0
votes

My question is setting when monitoring AWS metrics with stackdriver. I'm tried thing below but, alert(policy) is not working. How do I send alert(policy) with group settings? I dont want is single monitoring, I do want is group settings.

  • I completed stackdriver monitoring setting for aws accounts by role settings. for next, I settinged group settings alert(policy) metrics is below.
  • load average > 5
  • disk usage > 80%

there target is some ec2 instances, these is group settings.

  1. I complete settings for these. for next, did test of stress.
  2. I looked at the metrics. Then the graph exceeded the threshold.
  3. but not sended alert(policy), and not opened incidents.

below is details.

Alert(Policy) Creation

  1. go to [Alerting/ Policies/ TARGET POLICY]
  2. [Add Condition], for next select to [Metric Threshold]
  3. RESOURCE TYPE is Instance(EC2)
  4. APPLIES TO is Group
  5. Select group. This group is Including EC2 Instances.
  6. CONDITION TRIGGERS IF: Any Member Violates
  7. IF METRIC is [CPU Load Average(past 1m)
  8. CONDITION is above
  9. THRESHOLD is 5 load
  10. FOR is 1 minutes
  11. Write by name and Push [Save Policy]

Test of Stress

  1. ssh to target instances.
  2. Execute stress test.
  3. Confim the Load Average above reached 5.
  4. but not sended alert(policy)

Confirm the Stackdriver

  1. Confirm the above Load Average reached 5, with alert settings page.
  2. But not opened Incidents.

I Tried other settings

  • For GCP instances, alerts will work correctly. It is both group setting and single setting.
  • Alerts will work for AWS instances in single configuration, but not for group settings.

Version info

  • stackdriver
    • stackdriver-agent version: stackdriver-agent.x86_64 5.5.2-366.amzn1
  • aws
    • OS: Amazon Linux
    • VERSION: 2016.03
    • ID_LIKE: rhel fedora

more detail is please comments.

1

1 Answers

1
votes

If the agent wasn't configured correctly and is sending metrics to the wrong project, this could lead to the behavior described. This works for single instances but doesn't for group of instances. This might work for GCP because it's zero setup for monitoring GCE Instances. This causes any alerts which use group filters to not work.
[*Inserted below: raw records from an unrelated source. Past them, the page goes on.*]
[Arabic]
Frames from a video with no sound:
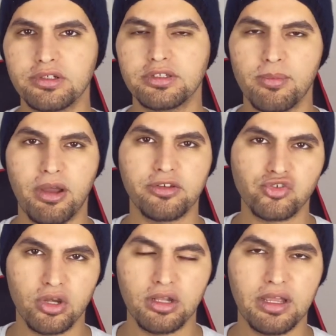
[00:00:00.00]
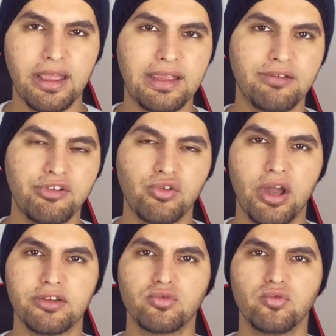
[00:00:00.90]
طبعا ان شاء الله هي الفيديو
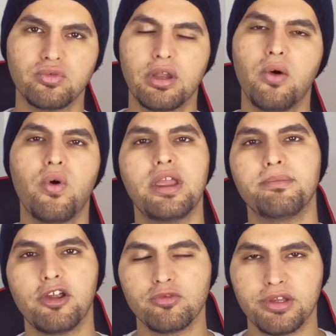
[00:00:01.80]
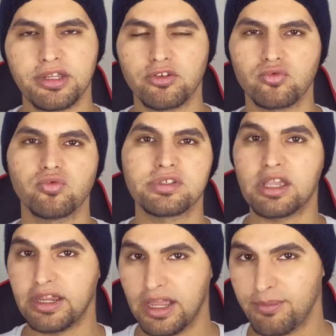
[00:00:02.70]
حتكون او هي المعلومات حتكون
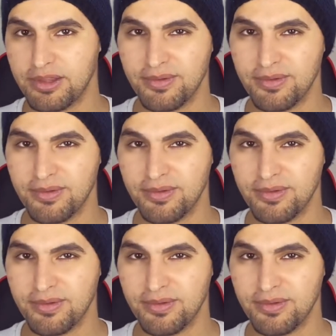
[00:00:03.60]
صحيحة 100%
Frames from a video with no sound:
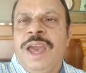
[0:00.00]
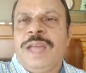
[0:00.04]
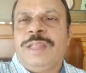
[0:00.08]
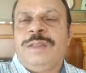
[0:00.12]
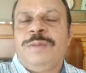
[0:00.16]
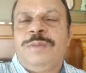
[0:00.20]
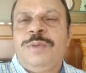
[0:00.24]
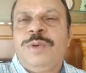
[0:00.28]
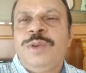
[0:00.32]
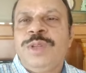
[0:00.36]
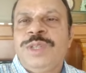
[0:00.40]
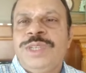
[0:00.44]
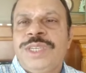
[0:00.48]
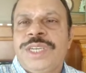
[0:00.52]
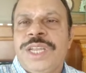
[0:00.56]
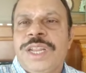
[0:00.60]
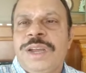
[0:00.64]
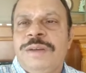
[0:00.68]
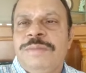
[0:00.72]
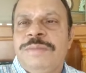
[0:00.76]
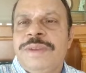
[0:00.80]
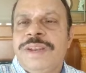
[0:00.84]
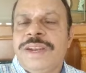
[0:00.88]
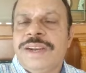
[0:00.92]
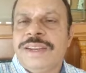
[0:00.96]
அந்த
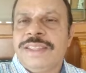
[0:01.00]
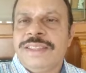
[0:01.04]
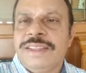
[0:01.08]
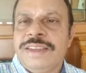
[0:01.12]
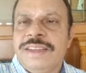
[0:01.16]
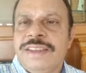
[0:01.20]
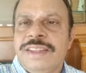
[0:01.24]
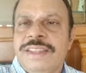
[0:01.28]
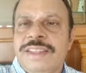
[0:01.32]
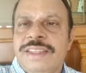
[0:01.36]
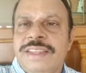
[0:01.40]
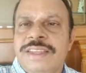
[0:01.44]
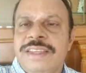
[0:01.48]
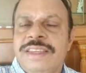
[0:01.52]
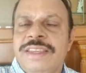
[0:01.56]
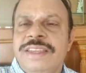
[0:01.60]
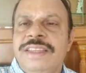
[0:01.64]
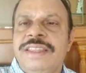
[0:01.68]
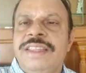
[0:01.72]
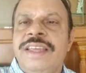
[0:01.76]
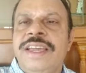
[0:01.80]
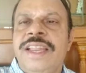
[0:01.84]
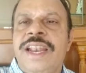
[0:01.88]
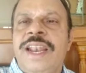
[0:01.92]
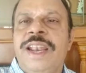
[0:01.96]
புரிஞ்சுக்கிறாமல் நடந்துக்கிறது
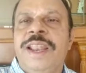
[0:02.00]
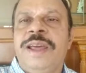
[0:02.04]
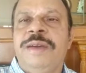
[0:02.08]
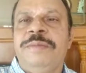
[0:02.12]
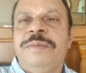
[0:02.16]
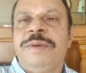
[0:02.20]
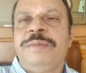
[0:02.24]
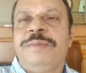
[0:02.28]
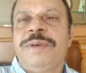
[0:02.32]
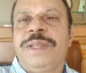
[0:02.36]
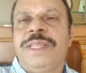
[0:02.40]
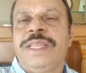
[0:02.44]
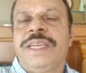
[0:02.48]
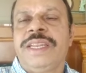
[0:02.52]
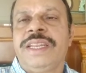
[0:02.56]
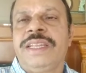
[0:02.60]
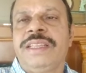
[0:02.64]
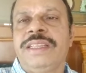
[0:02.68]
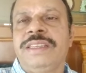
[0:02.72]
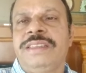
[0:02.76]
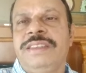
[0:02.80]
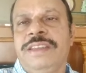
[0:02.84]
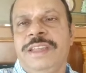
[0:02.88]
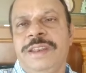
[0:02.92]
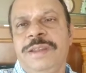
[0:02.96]
இது எல்லாமே
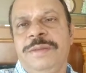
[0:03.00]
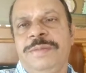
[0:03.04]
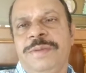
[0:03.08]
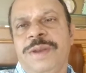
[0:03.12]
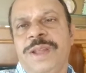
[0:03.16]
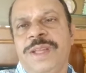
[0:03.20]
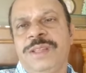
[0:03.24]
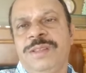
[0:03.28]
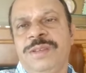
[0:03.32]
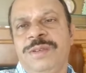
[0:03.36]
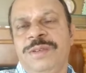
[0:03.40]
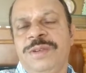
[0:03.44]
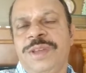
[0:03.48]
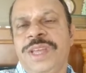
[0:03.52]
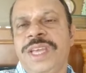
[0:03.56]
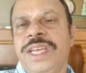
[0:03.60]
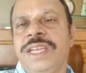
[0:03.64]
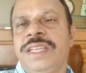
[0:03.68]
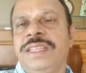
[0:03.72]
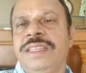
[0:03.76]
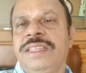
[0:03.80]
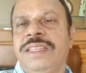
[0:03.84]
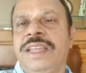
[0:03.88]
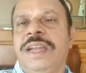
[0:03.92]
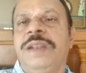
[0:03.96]
பார்த்திங்கன்னா அந்த செரி பிள்ளைத்துடைய
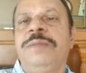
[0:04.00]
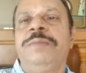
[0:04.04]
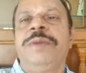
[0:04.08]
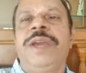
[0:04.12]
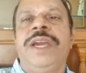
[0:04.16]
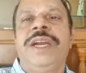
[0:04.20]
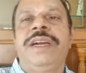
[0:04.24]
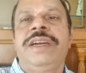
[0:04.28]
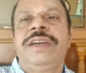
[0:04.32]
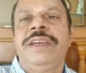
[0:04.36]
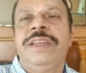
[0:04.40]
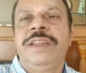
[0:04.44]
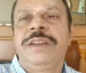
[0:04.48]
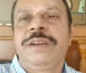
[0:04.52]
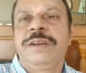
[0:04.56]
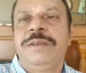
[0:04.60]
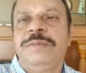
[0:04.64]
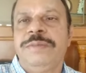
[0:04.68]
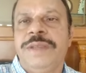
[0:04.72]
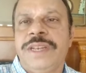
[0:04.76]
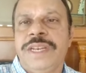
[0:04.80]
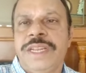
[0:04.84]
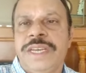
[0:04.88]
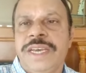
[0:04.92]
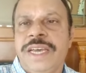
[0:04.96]
தன்மையாக
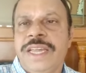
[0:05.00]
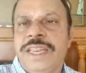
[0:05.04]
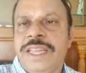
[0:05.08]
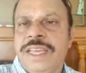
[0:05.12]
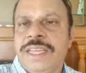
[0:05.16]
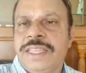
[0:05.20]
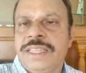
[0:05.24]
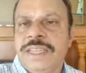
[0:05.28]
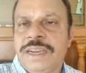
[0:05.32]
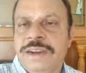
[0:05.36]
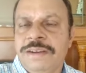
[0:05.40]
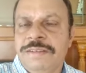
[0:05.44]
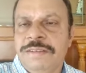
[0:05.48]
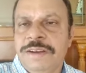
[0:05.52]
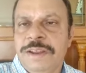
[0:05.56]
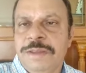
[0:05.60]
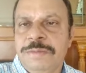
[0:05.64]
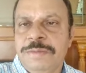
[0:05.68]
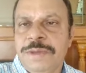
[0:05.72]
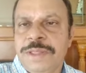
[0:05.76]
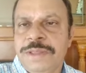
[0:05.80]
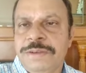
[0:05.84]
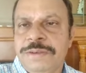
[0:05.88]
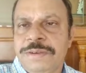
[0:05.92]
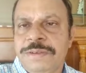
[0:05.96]
இருக்கும் என்ற அரிய தகவலை
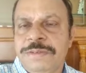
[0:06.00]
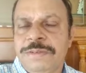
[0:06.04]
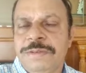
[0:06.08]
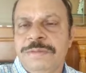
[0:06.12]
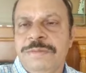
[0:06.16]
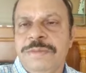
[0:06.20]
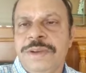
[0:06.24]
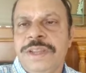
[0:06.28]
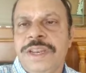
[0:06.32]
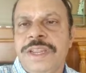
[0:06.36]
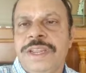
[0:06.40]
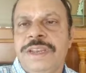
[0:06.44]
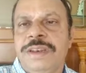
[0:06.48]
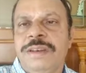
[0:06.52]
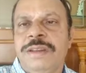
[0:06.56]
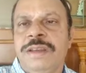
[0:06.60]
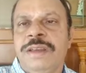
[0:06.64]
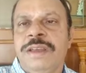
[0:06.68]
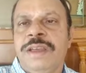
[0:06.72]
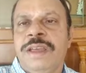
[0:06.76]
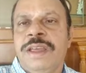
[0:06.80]
பதிவிட விரும்புகிறேன்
https://cloud.google.com/monitoring/agent/troubleshooting#verify-project "If you are using an Amazon EC2 VM instance, or if you are using private-key credentials on your Google Compute Engine instance, then the credentials could be invalid or they could be from the wrong project. For AWS accounts, the project used by the agent must be the AWS connector project, typically named "AWS Link..."."

These instructions at https://cloud.google.com/monitoring/agent/troubleshooting#verify-running help verify that agent is sending metrics correctly.